Add cublas FP8 tensorwise GEMM in fbgemm quantize bench (pytorch#3693)

Summary: Pull Request resolved: pytorch#3693 X-link: facebookresearch/FBGEMM#769 As title Reviewed By: jianyuh Differential Revision: D69641673 fbshipit-source-id: c75191cc7b435464aac8ce60014e109789e36352
q10 · Feb 14, 2025 · a4be13a · a4be13a
1 parent 58b7680
commit a4be13a
Showing 1 changed file with 34 additions and 1 deletion.
diff --git a/fbgemm_gpu/experimental/gen_ai/bench/quantize_ops.py b/fbgemm_gpu/experimental/gen_ai/bench/quantize_ops.py
@@ -471,7 +471,7 @@ def cuda(self) -> bool:
 @register_quantize_op
 class FP8CublasRowwiseGemm(QuantizeOpBase):
     """
-    FP8 matmul with tensorwise scaling.
+    FP8 cublas matmul with rowwise scaling.
     """
 
     def quantize(self, x, w):
@@ -503,6 +503,39 @@ def cuda(self) -> bool:
         return True
 
 
+@register_quantize_op
+class FP8CublasTensorwiseGemm(QuantizeOpBase):
+    """
+    FP8 cublas matmul with tensorwise scaling.
+    """
+
+    def quantize(self, x, w):
+        # Quantize both input tensors.
+        xq, x_scale = torch.ops.fbgemm.quantize_fp8_per_tensor(x)

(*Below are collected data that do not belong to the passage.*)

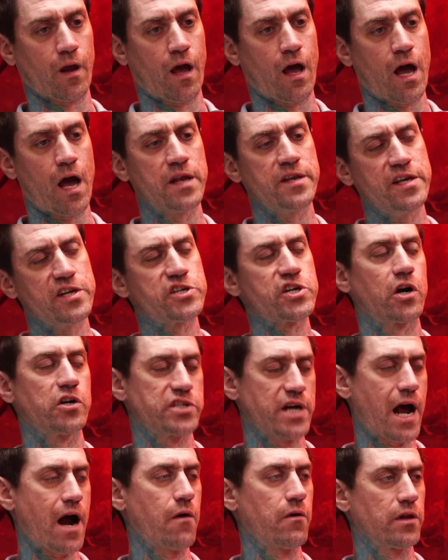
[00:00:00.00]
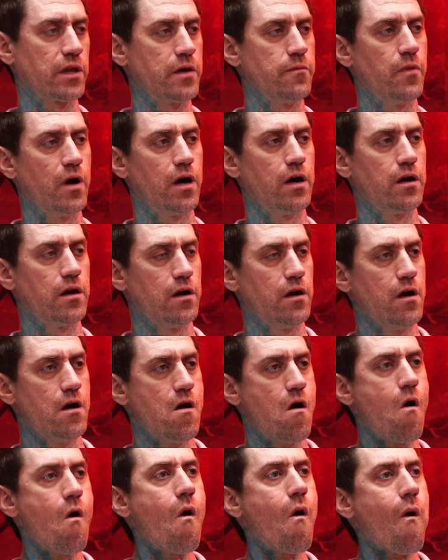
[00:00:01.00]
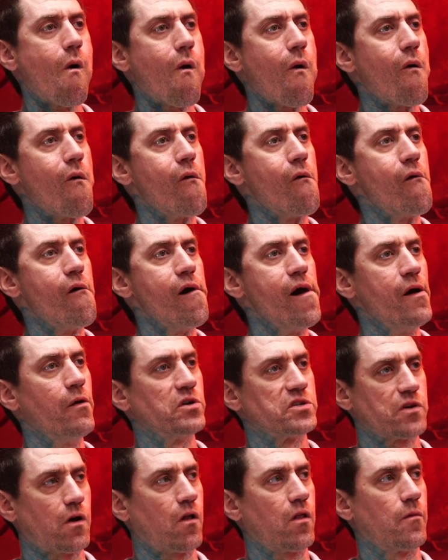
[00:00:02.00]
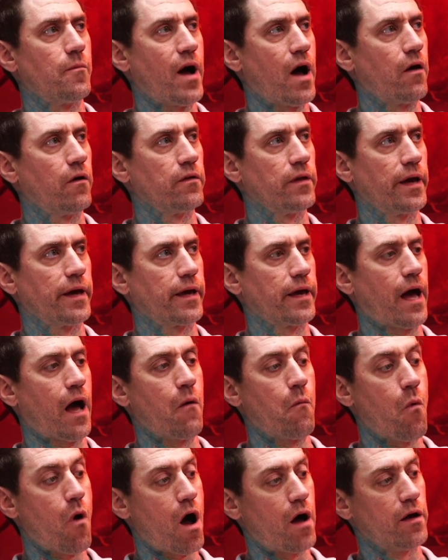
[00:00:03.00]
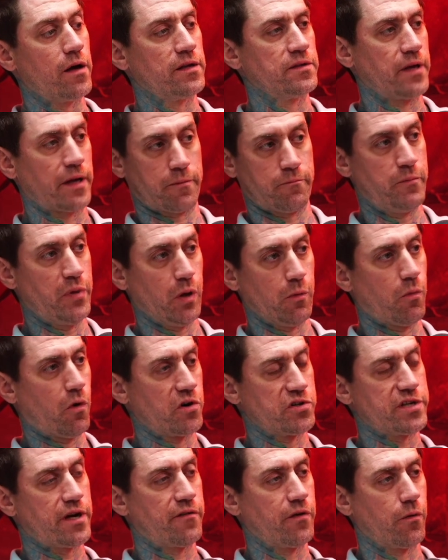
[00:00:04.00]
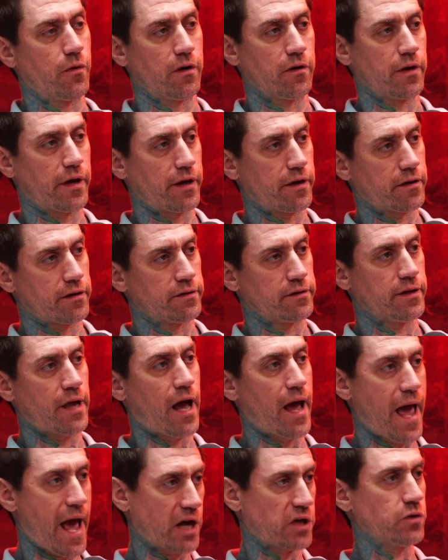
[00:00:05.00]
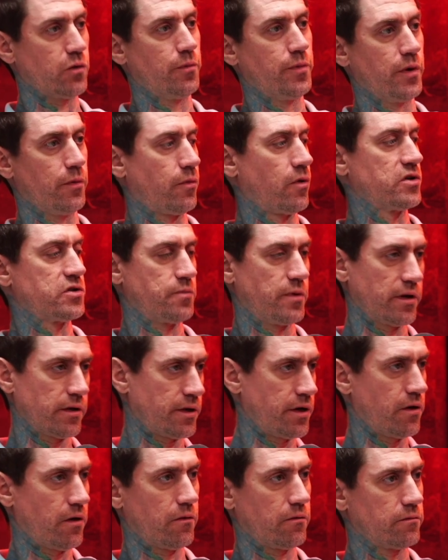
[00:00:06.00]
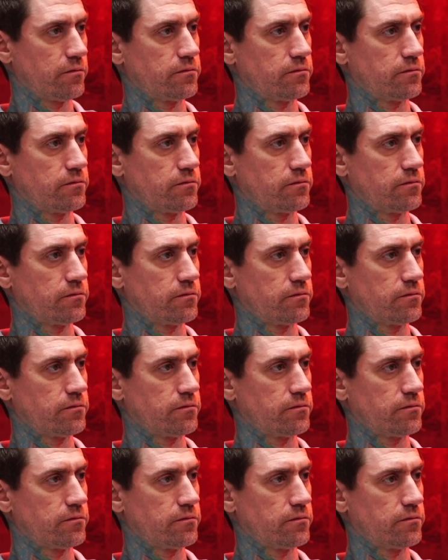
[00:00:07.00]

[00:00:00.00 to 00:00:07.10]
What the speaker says: I did charge hourly, but it was all about like I want like billboards everywhere, like not actual billboards, but you know,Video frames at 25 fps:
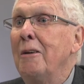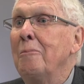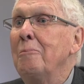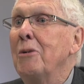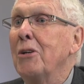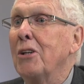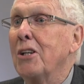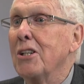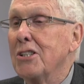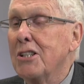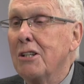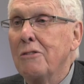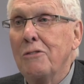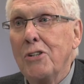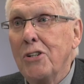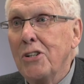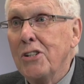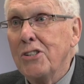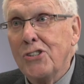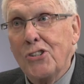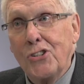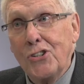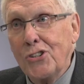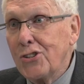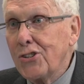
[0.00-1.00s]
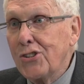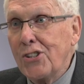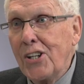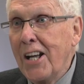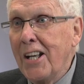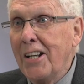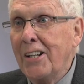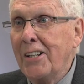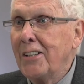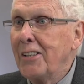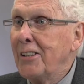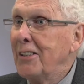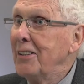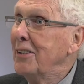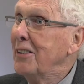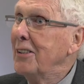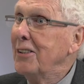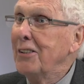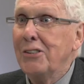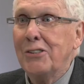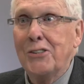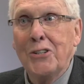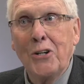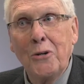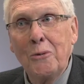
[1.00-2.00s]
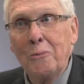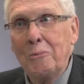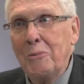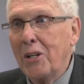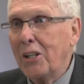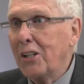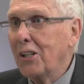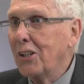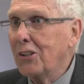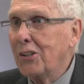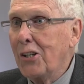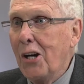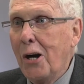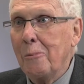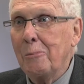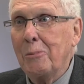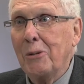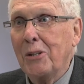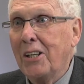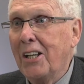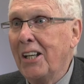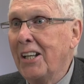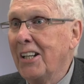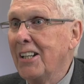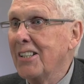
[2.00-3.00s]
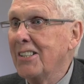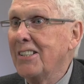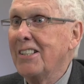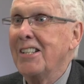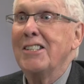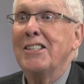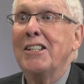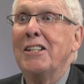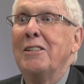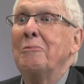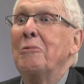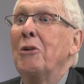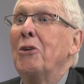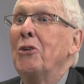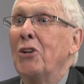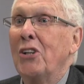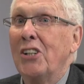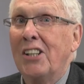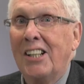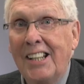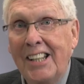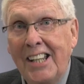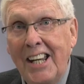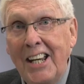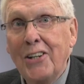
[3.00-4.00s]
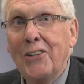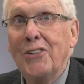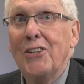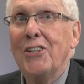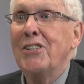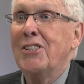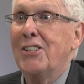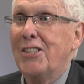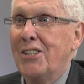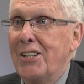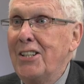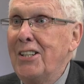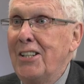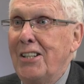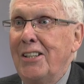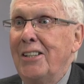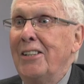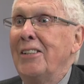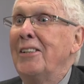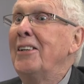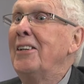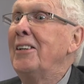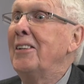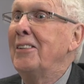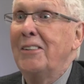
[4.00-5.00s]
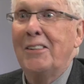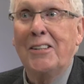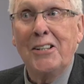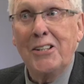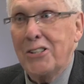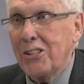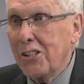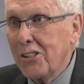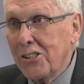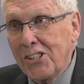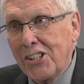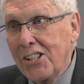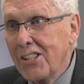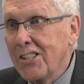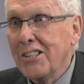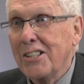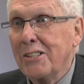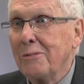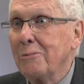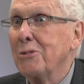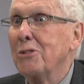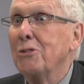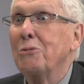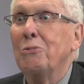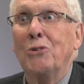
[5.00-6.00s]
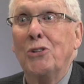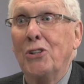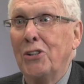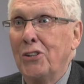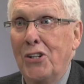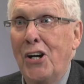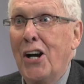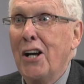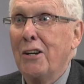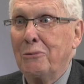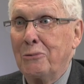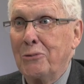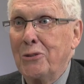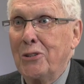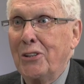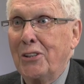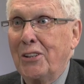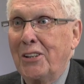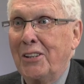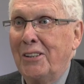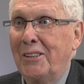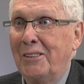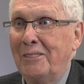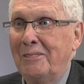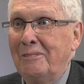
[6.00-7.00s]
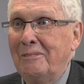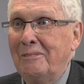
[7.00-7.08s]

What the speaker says: Because if it's your janitor, don't make a complicated system or guarantee that your systems will not work.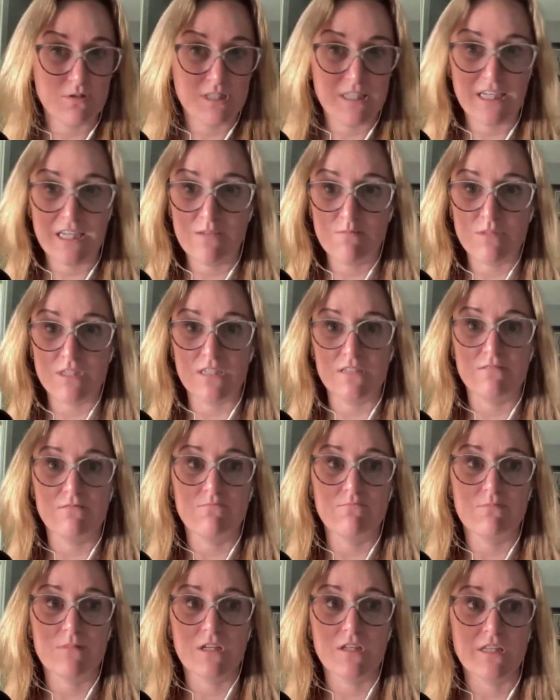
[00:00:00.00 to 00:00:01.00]
teams
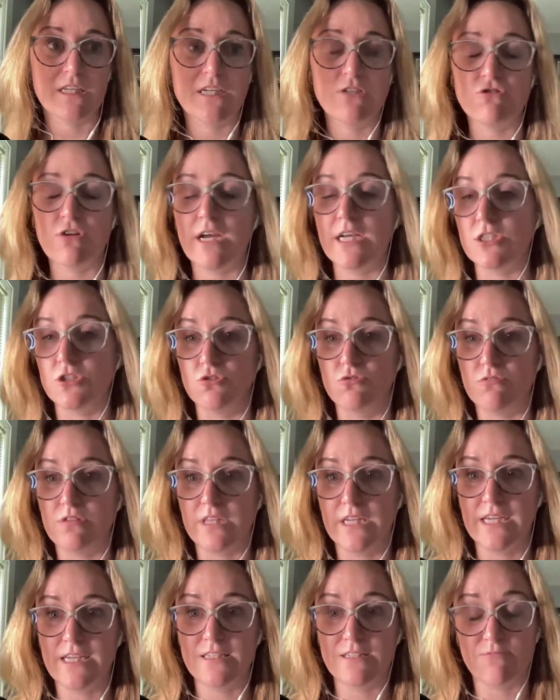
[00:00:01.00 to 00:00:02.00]
and the league tries new
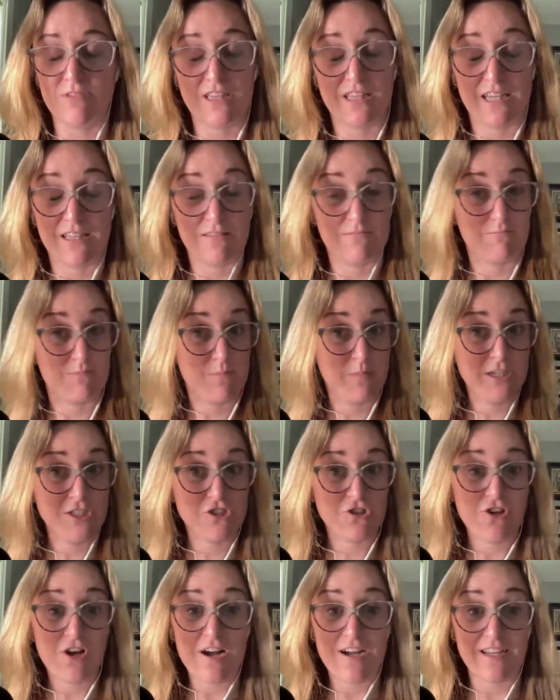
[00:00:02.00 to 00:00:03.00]
things with like
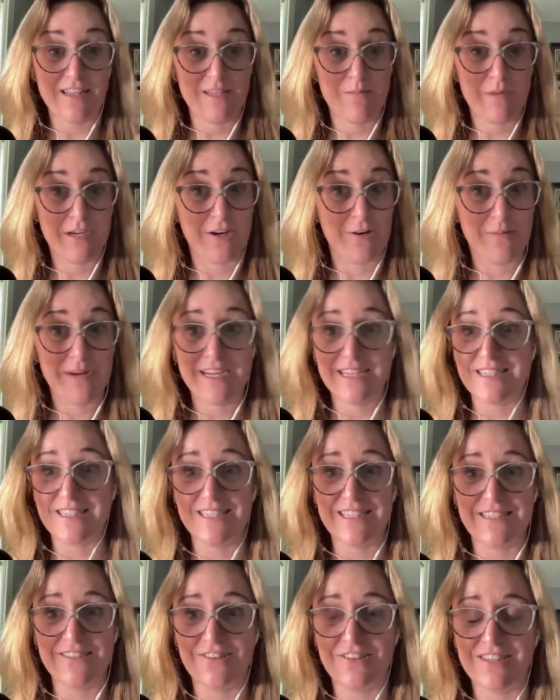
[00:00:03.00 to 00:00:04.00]
pitch clock and the bigger
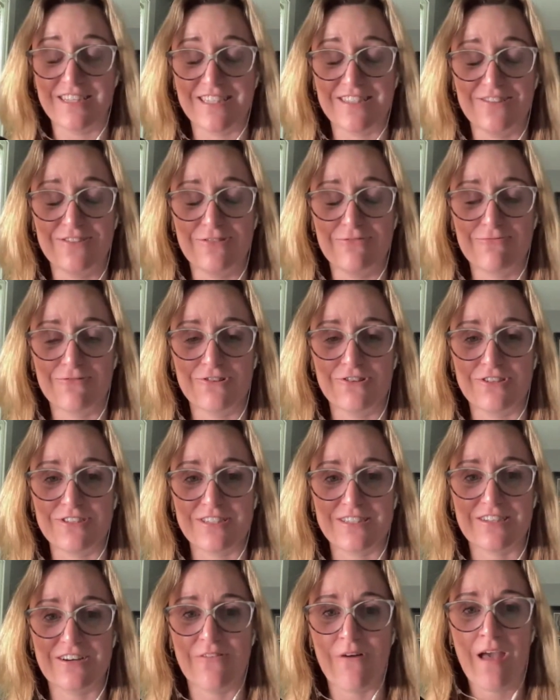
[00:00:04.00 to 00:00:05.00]
bases and all these new
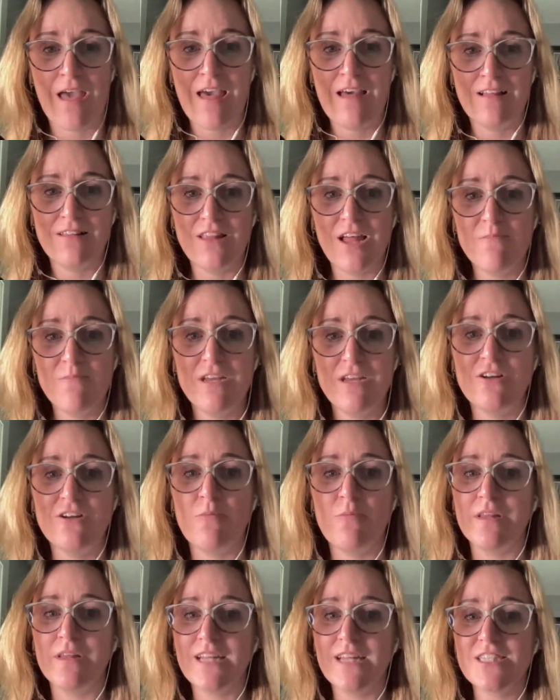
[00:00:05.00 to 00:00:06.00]
rules. So let me know.
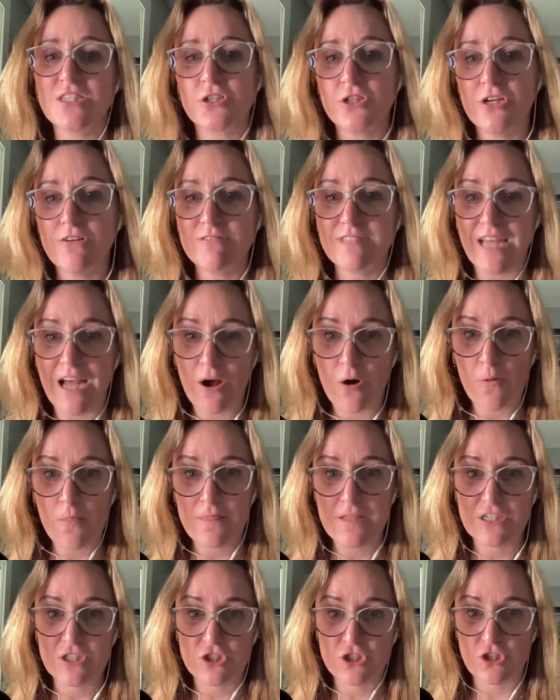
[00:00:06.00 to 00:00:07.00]
But let's close
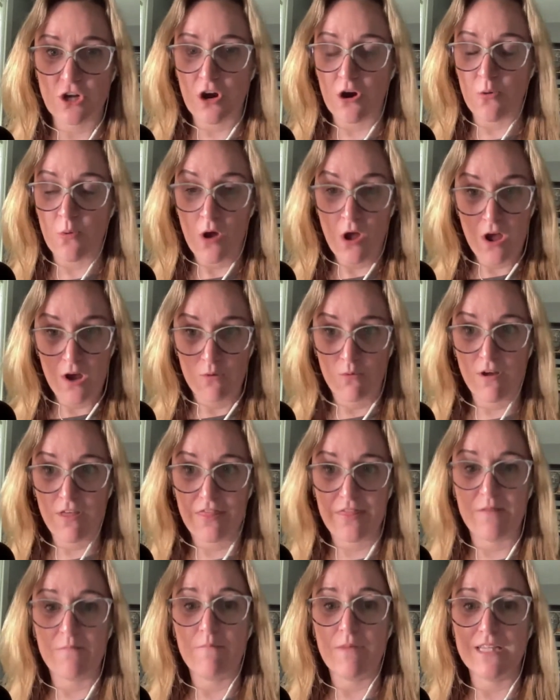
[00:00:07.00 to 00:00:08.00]
out this show
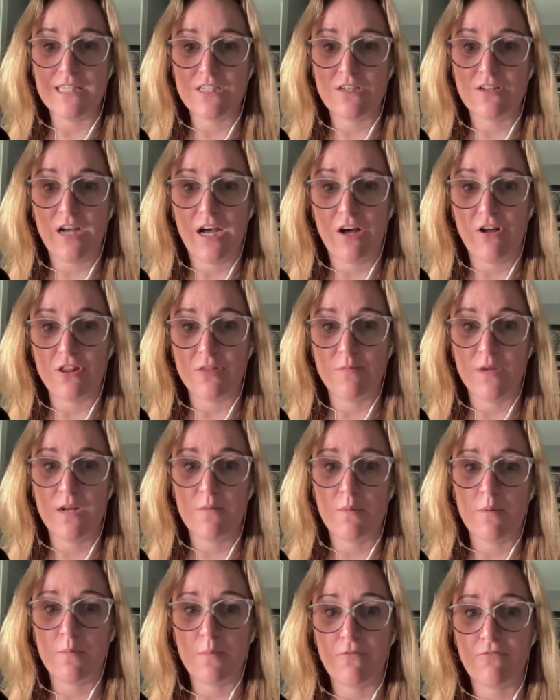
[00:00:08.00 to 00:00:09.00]
with the mental health
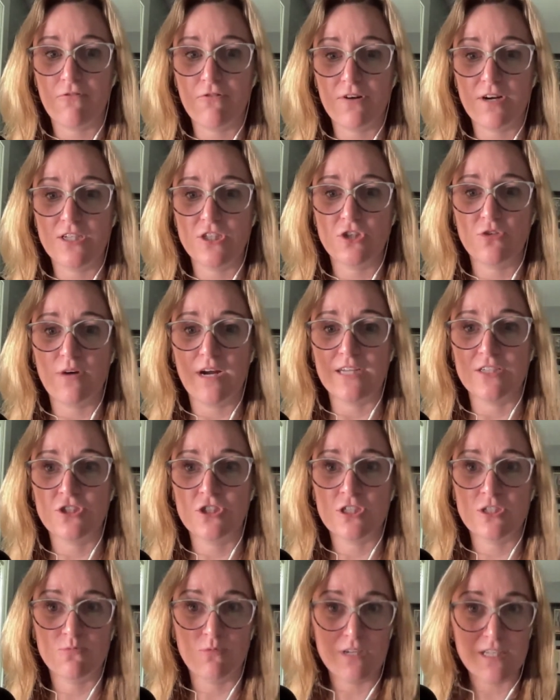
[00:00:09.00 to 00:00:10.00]
minute. But before I do, I
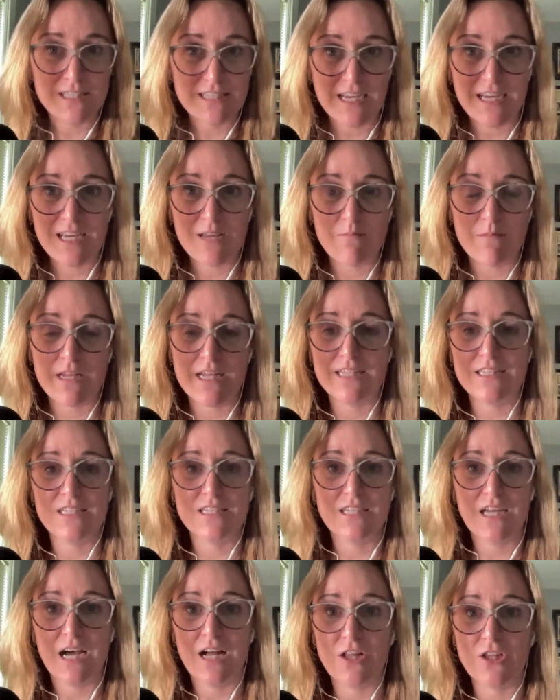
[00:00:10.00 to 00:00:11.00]
just want to take a minute to
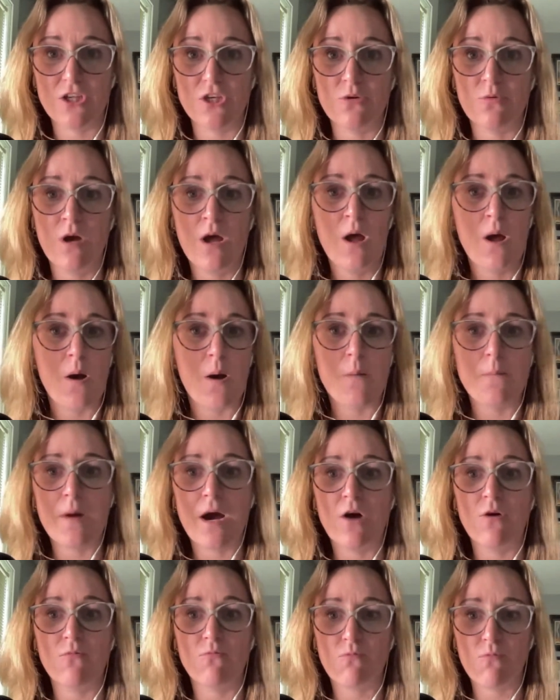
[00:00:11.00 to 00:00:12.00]
tell you
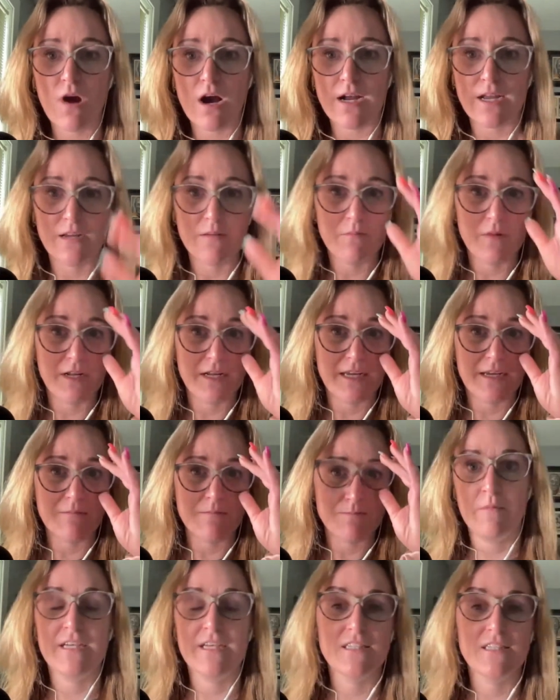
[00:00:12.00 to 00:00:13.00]
about Rocket Money.
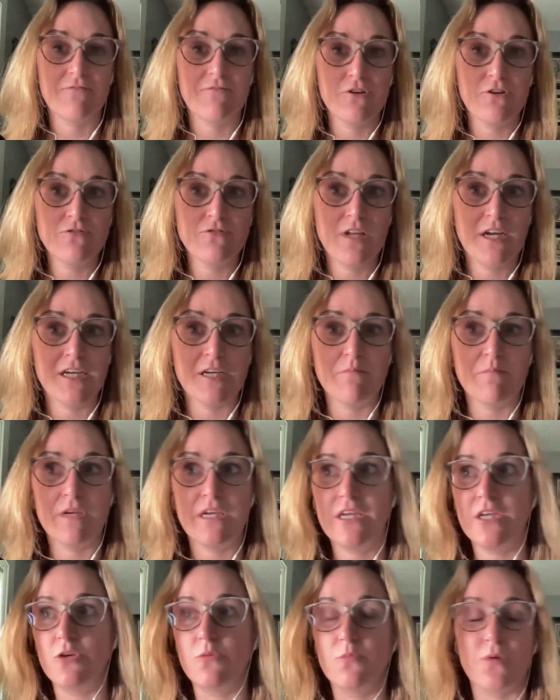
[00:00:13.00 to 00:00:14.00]
Because if you're like
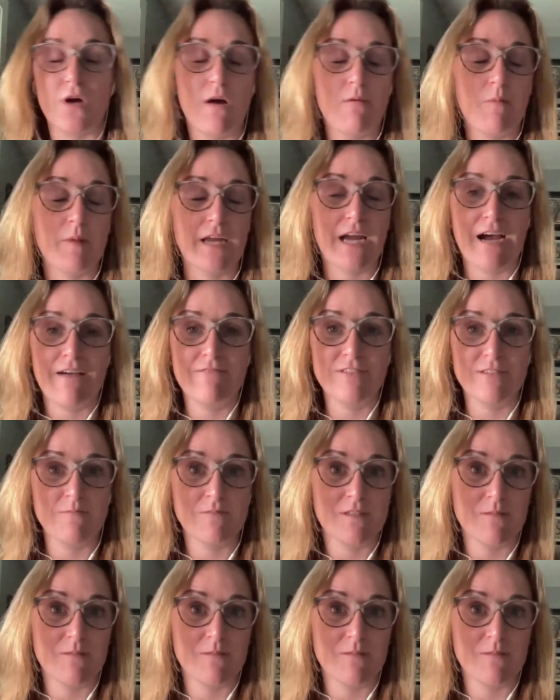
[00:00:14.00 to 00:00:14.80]
me, you probably have some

+        wq, w_scale = torch.ops.fbgemm.quantize_fp8_per_tensor(w)
+        return xq, wq, x_scale, w_scale
+
+    def compute(self, xq, wq, x_scale, w_scale):
+        return torch.ops.fbgemm.f8f8bf16_cublas(xq, wq, x_scale * w_scale)
+
+    def quantize_and_compute(self, x, w):
+        xq, wq, x_scale, w_scale = self.quantize(x, w)
+        return self.compute(xq, wq, x_scale * w_scale)
+
+    @property
+    def name(self) -> str:
+        return "cublas_tensorwise"
+
+    @property
+    def hip(self) -> bool:
+        # This implementation is specific to cublas.
+        return False
+
+    @property
+    def cuda(self) -> bool:
+        return True
+
+
 @register_quantize_op
 class FP8RowwiseGemm(QuantizeOpBase):
     """